_Exercise data_:
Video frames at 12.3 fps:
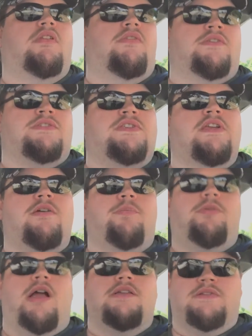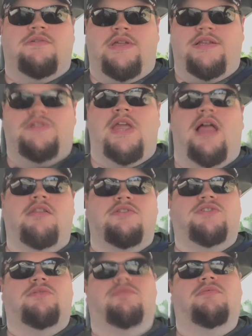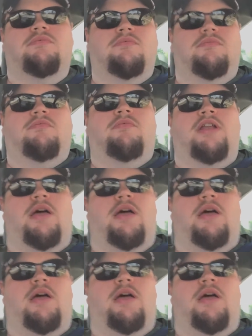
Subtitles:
The sticker price on that Challenger when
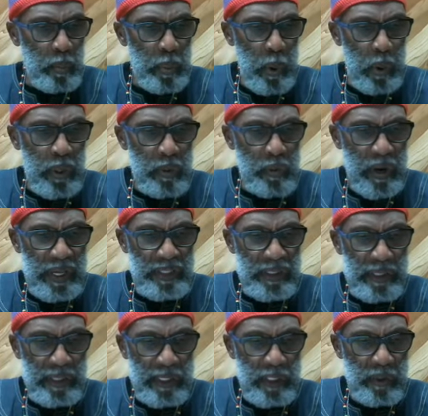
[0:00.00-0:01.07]
border
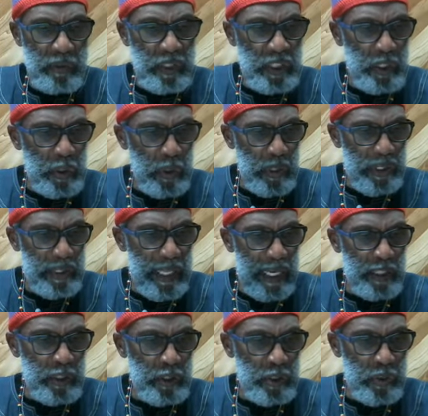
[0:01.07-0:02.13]
residents rejoice
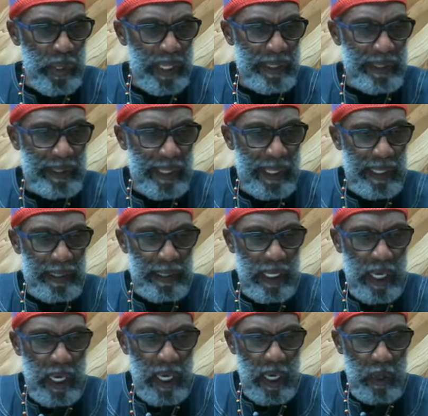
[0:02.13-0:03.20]
as U.S. says
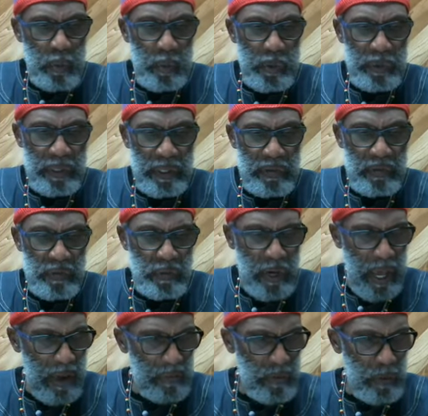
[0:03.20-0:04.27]
it will lift
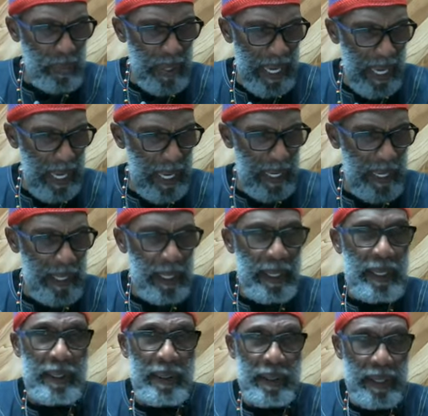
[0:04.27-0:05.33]
travel ban.
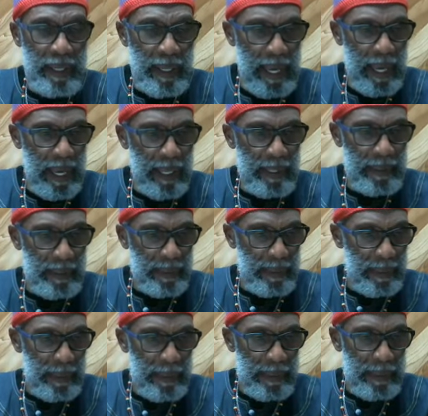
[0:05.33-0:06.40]
You hear that?
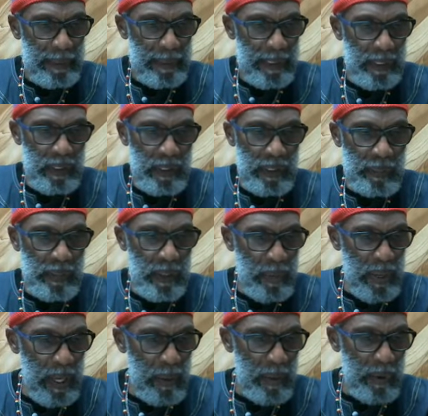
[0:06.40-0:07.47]
This is some of them
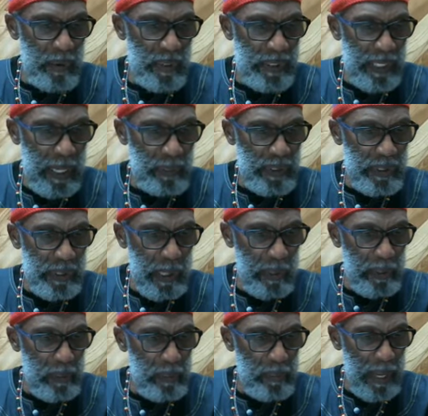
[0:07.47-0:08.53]
immigrants I was
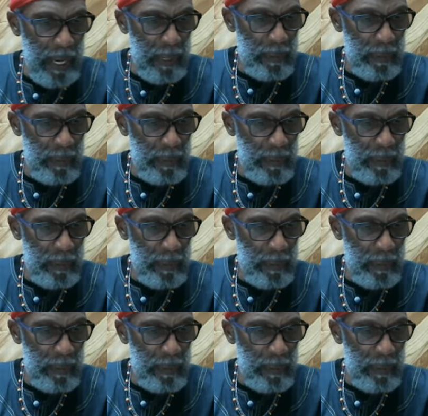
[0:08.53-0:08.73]
talking about,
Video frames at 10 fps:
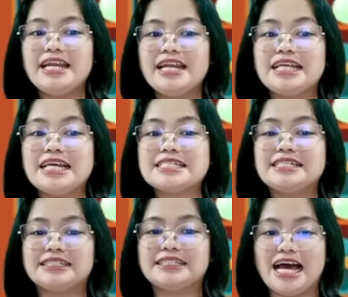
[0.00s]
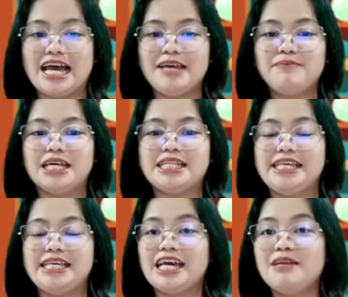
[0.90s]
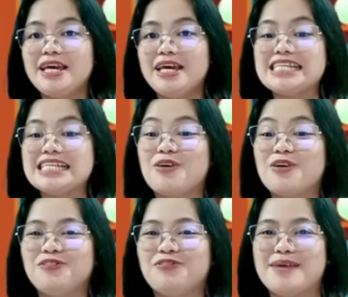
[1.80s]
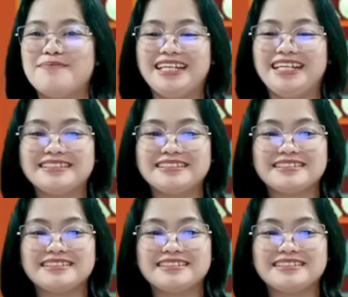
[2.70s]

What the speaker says: and it is the time that he can make his own family.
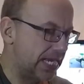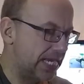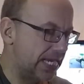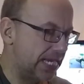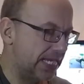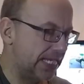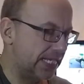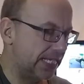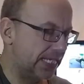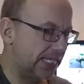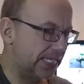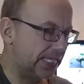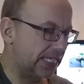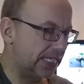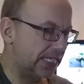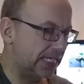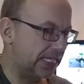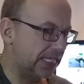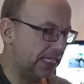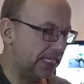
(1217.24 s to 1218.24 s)
And
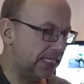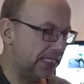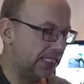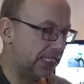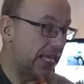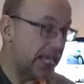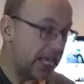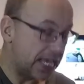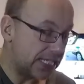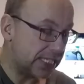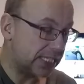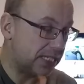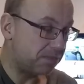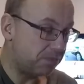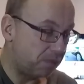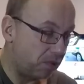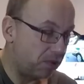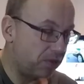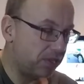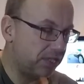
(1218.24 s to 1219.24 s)
the
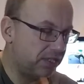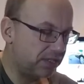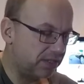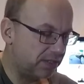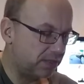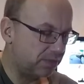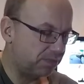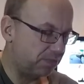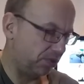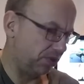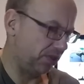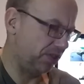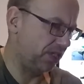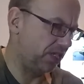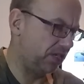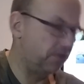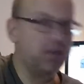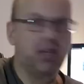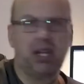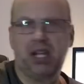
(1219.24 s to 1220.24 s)
last point, it's point
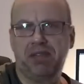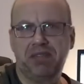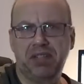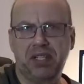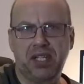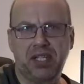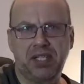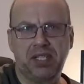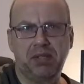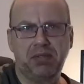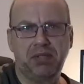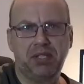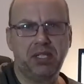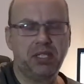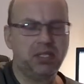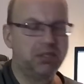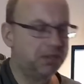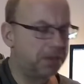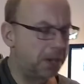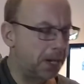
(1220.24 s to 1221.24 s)
10 or 11, I don't
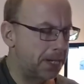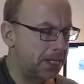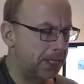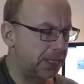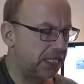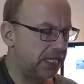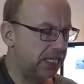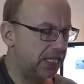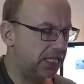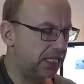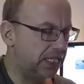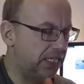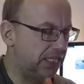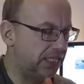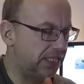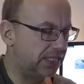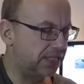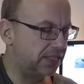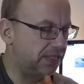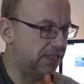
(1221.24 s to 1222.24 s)
know,
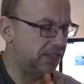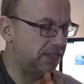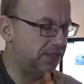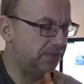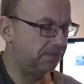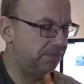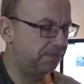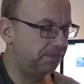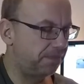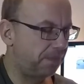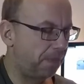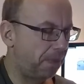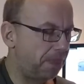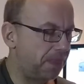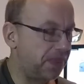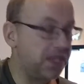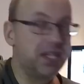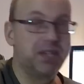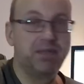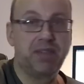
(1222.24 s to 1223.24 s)
is
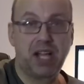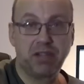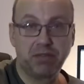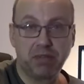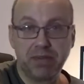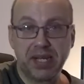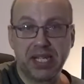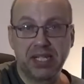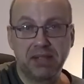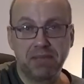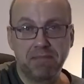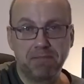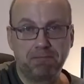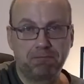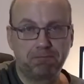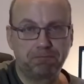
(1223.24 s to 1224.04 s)
the environment.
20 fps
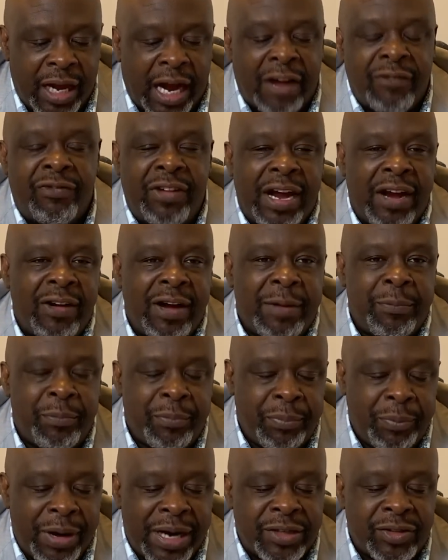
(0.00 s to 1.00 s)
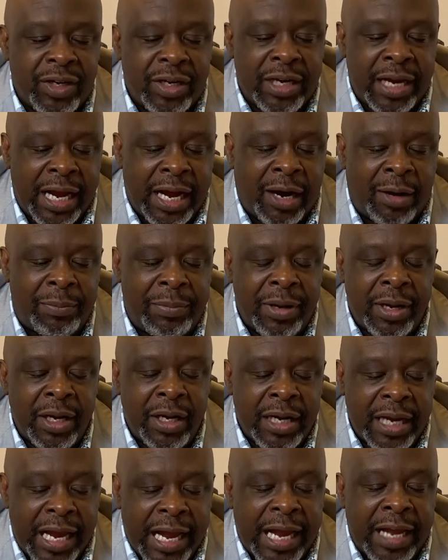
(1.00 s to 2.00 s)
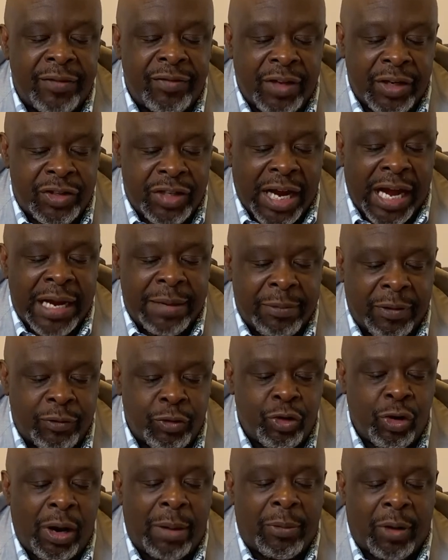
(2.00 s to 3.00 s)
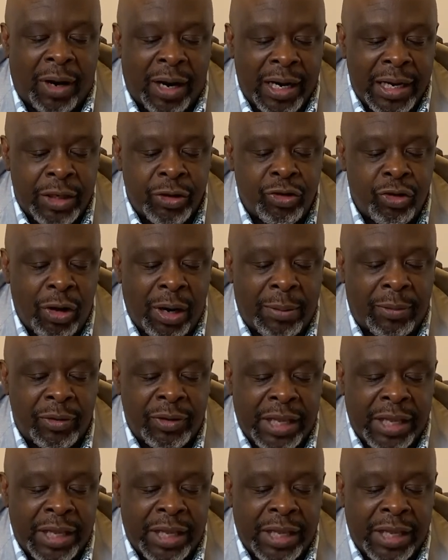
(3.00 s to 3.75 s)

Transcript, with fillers: a very present help in the time of trouble, in trouble.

_Try it_: Find the line that contains "(1219.24 s to 1220.24 s)" and repeat it, along with every line after it to the end of the data, exactly; drop the pictures.

_Task response_:
(1219.24 s to 1220.24 s)
last point, it's point
(1220.24 s to 1221.24 s)
10 or 11, I don't
(1221.24 s to 1222.24 s)
know,
(1222.24 s to 1223.24 s)
is
(1223.24 s to 1224.04 s)
the environment.
20 fps
(0.00 s to 1.00 s)
(1.00 s to 2.00 s)
(2.00 s to 3.00 s)
(3.00 s to 3.75 s)

Transcript, with fillers: a very present help in the time of trouble, in trouble.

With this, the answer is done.